**WHAT TO PRODUCE**
Make an exact copy of the entries below with the pictures removed.

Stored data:
————————
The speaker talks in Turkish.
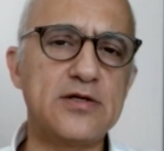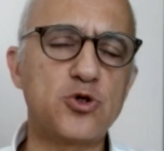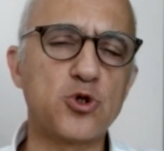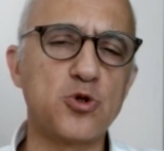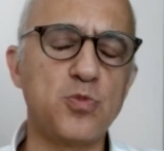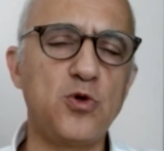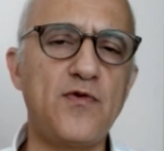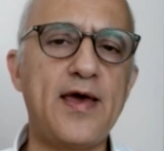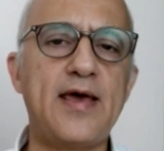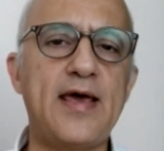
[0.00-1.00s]
çözümünü
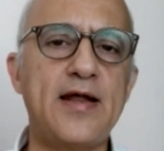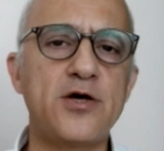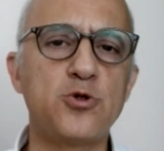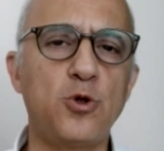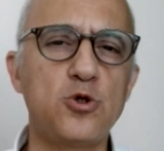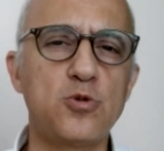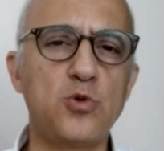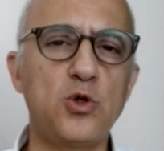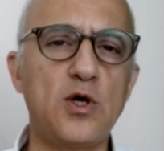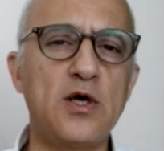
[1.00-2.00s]
ve enerji
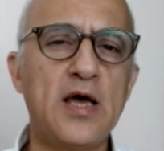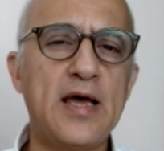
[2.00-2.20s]
dönüşümünü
————————
**RESULT OF THE EXERCISE**
The speaker talks in Turkish.
[0.00-1.00s]
çözümünü
[1.00-2.00s]
ve enerji
[2.00-2.20s]
dönüşümünü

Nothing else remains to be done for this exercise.